There is a lot to be said for simplicity in exercise programming. The fitness industry pushes all types of overly complicated workouts and exercise plans – it seems somehow we all feel like the key to fitness must be complicated, expensive, or come in a pill.
The truth is, the answer is just simple, consistent, hard work. AND it doesn’t cost a damn thing. Success in all areas of fitness is actually simple. Maybe not easy, but it is simple. Eat less. Move more. Be consistent. Here’s a “move more” example:
You want to improve your abs, but you don’t know where to start. Surfing the internet gives you a million ideas, all with different exercises, rep ranges and theories. Or maybe you decide to go to the bookstore and find a book on abs, which might be the thickness of a textbook, full of anatomy charts and hundreds of different abdominal exercises. But the answer doesn’t really doesn’t have to be so complicated. Not only does it not have to be complicated, it shouldn’t be. The simpler the prescription, the easier it will be to implement and be consistent with.
If you’re going to consistently keep doing something, it needs to be simple enough that you can actually do it, and repeat it, consistently, over a long period of time.
Here’s a simple workout prescription for abs – do this three times a week:
- 3 sets of planks
- 3 sets of v-ups
- 3 sets of Russian twists
That’s it. In six months get back to me and tell me how amazed you are with your results.
Too easy? Just do a bit more every time. Longer duration planks. More reps or sets on the v-ups and twists.

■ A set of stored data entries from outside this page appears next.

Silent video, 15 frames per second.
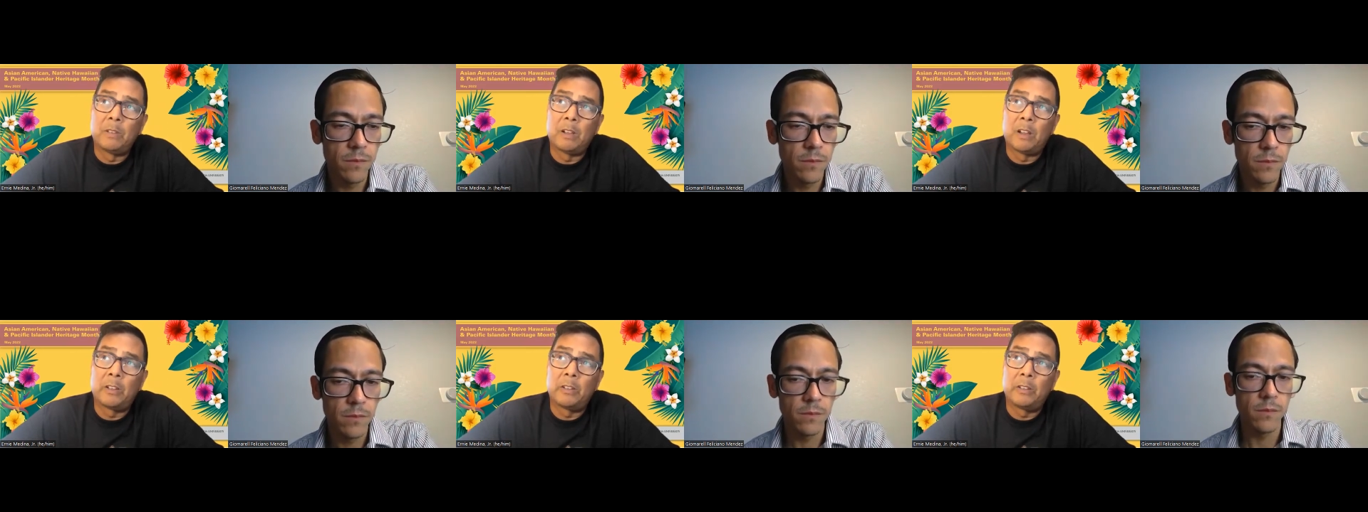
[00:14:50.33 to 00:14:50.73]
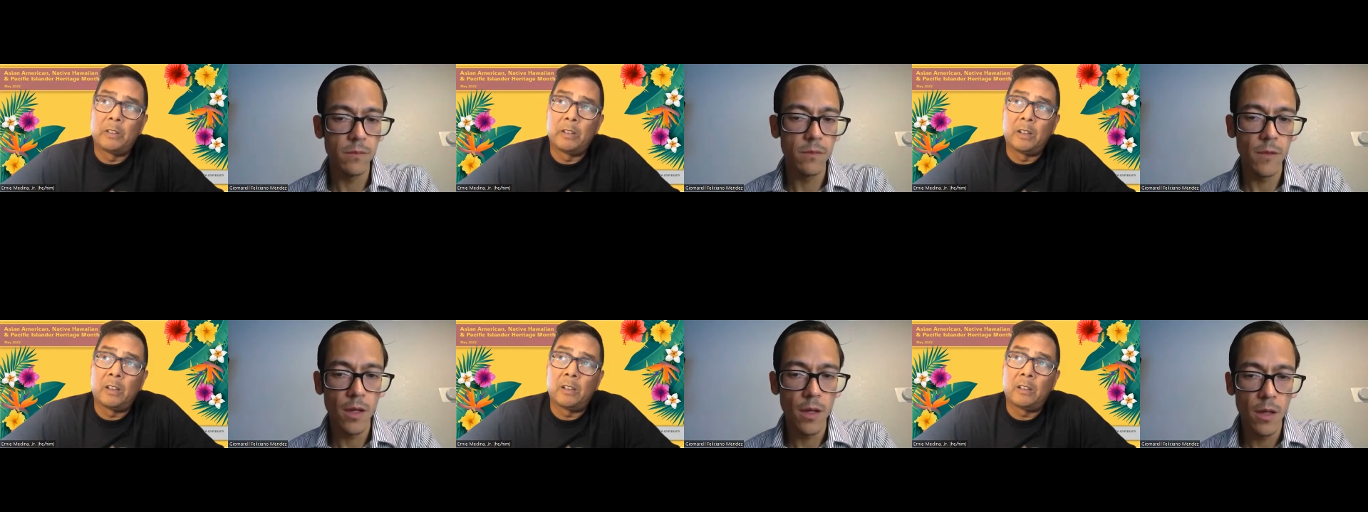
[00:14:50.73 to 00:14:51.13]
Speaker 1: on
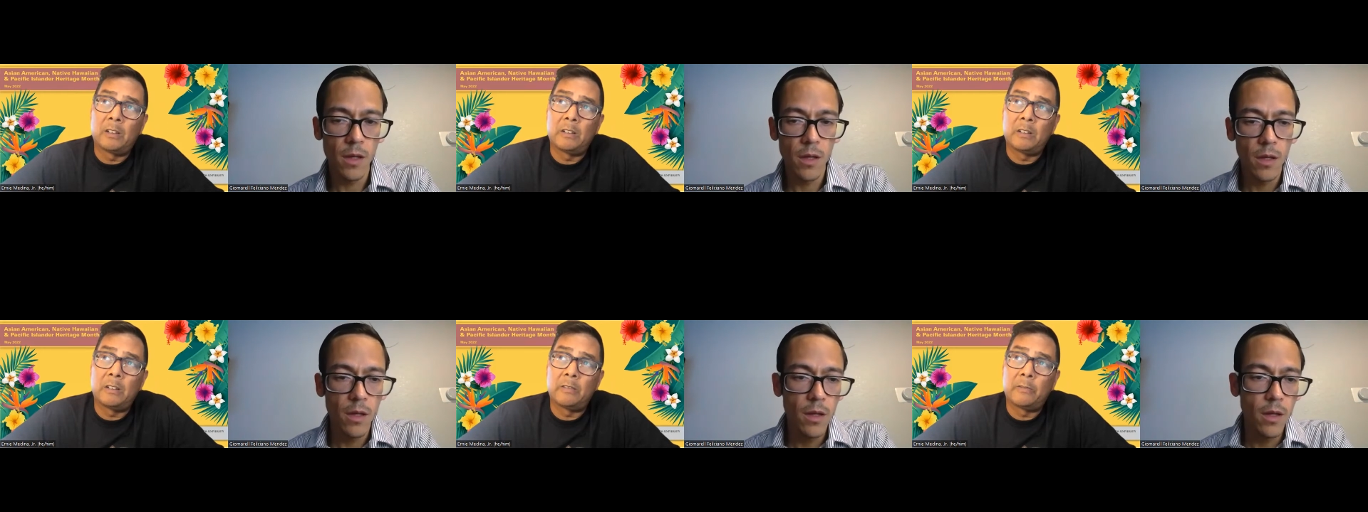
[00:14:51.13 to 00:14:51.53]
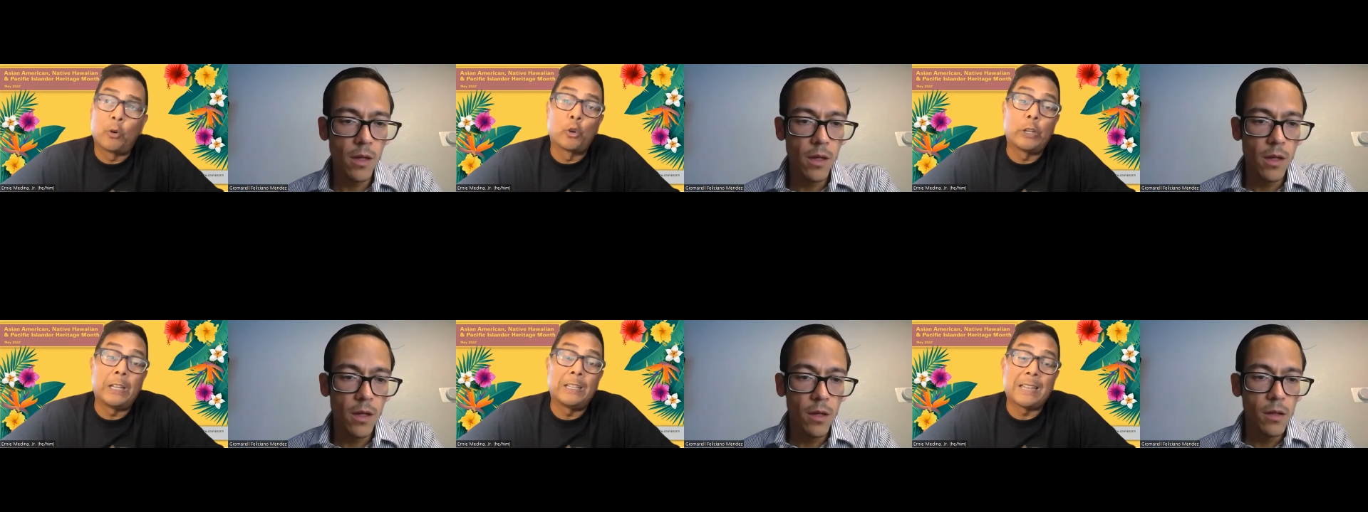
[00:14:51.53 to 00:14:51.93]
on
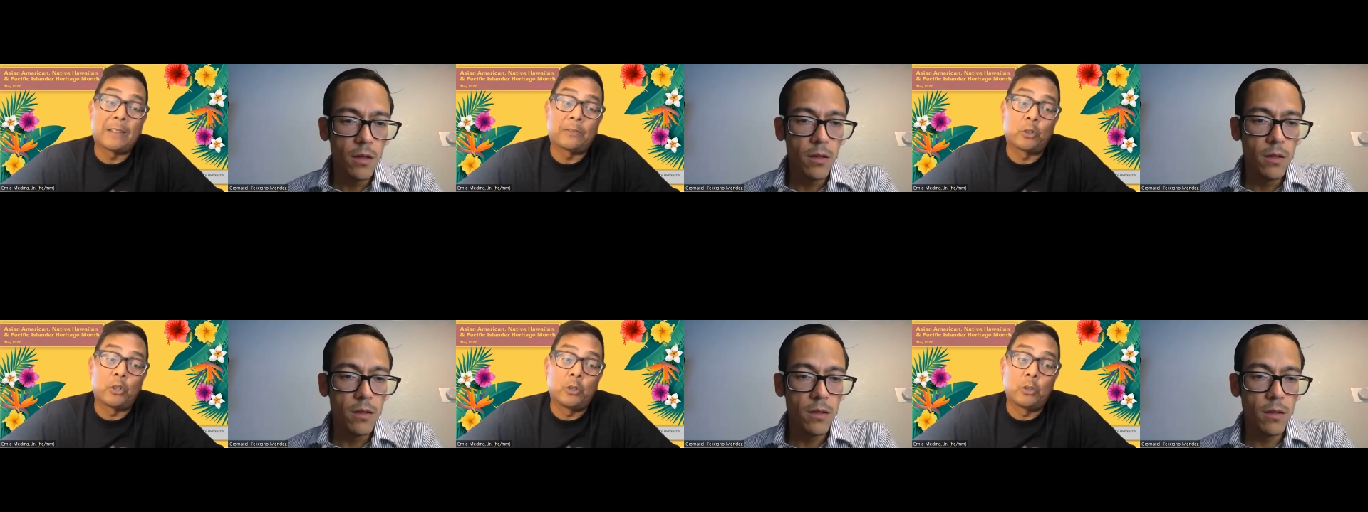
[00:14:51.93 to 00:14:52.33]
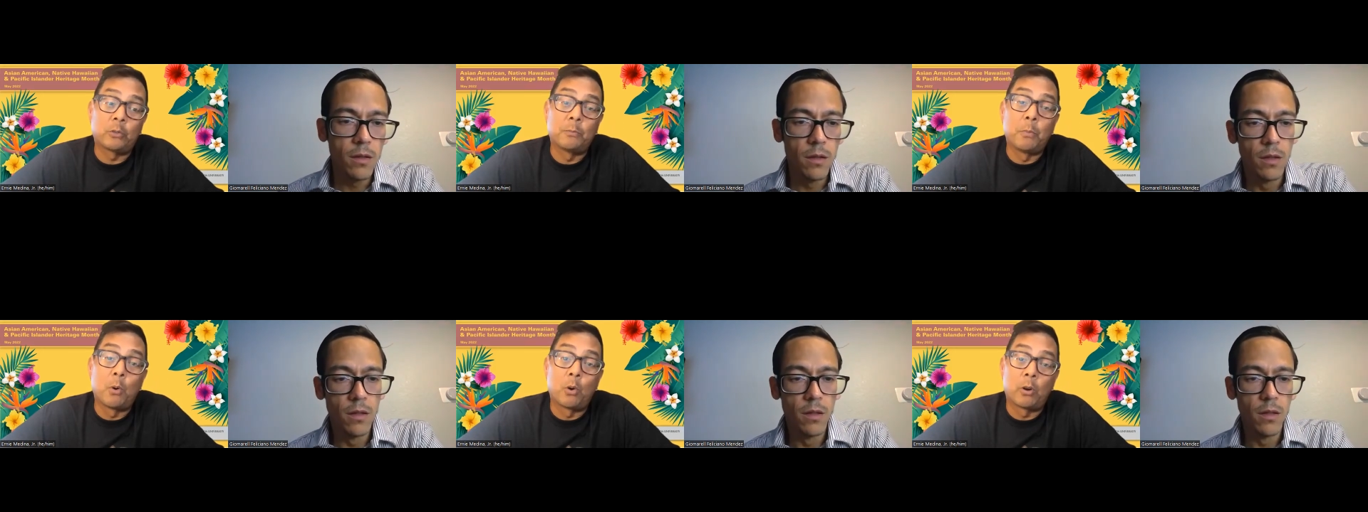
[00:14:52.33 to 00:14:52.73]
four days after she was
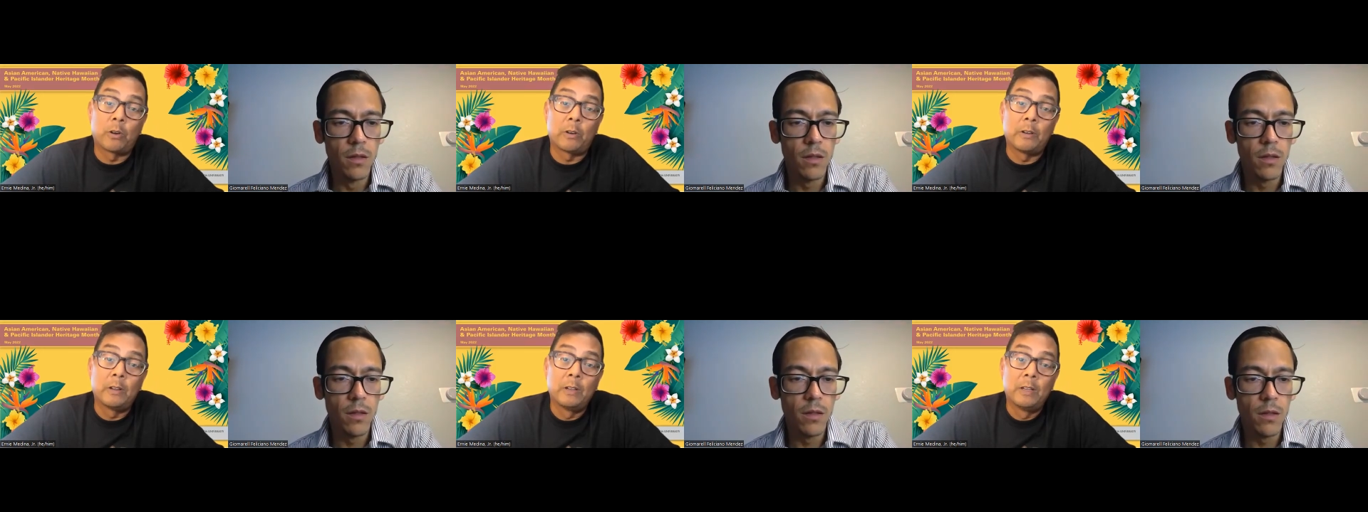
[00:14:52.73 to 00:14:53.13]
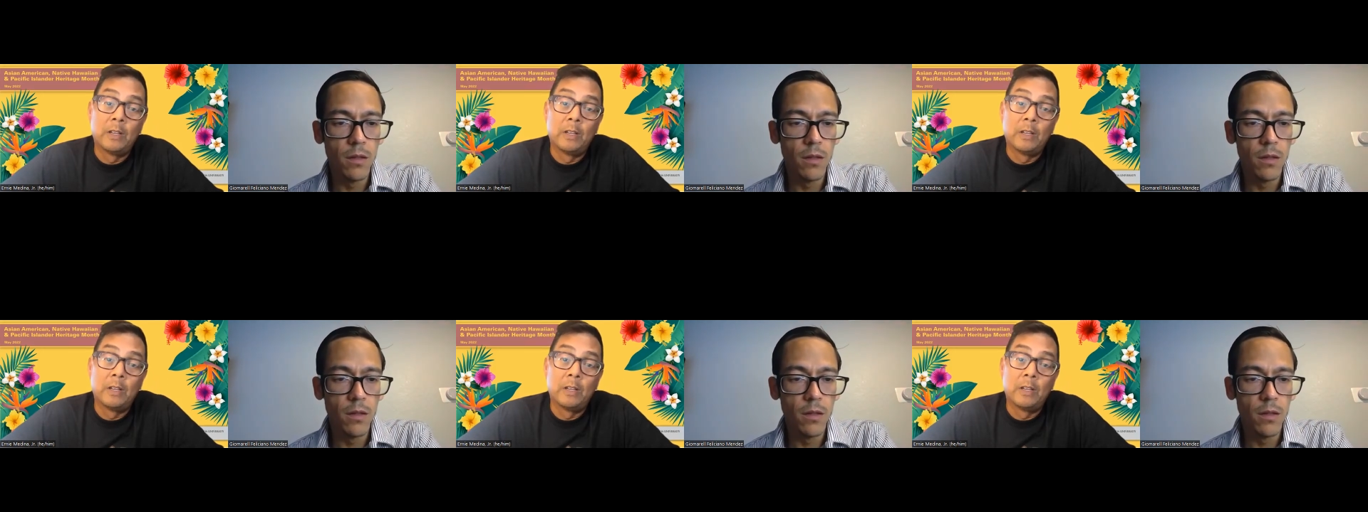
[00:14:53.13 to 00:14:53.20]
born,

Build up slowly but always try for a just a little bit more.
I got this idea specifically from Runner’s World and Mike Rutt, an 800m runner who made the Olympic trials, who did this exact routine for 5 years. Unfortunately the video file type is not supported by WordPress, but this link will get you there until I figure out a workaround:
Want to lose weight? Run. Want to get in shape? Run. It actually works for everyone. I know, I know, maybe you can’t run, but if you set “being able to run” as your goal, and work your butt off to get to that point, you will definitely be more fit than you are now. And if you can’t run, that is probably something you should be working on. Is your knee busted up? Let’s work on fixing that. Foot issues? Ankles? Hips? Arthritis? Obese? It doesn’t matter. Whatever is holding you back, that’s what we need to work on. If you can walk, we can start there. Can’t walk? Well, then we have to work on that first!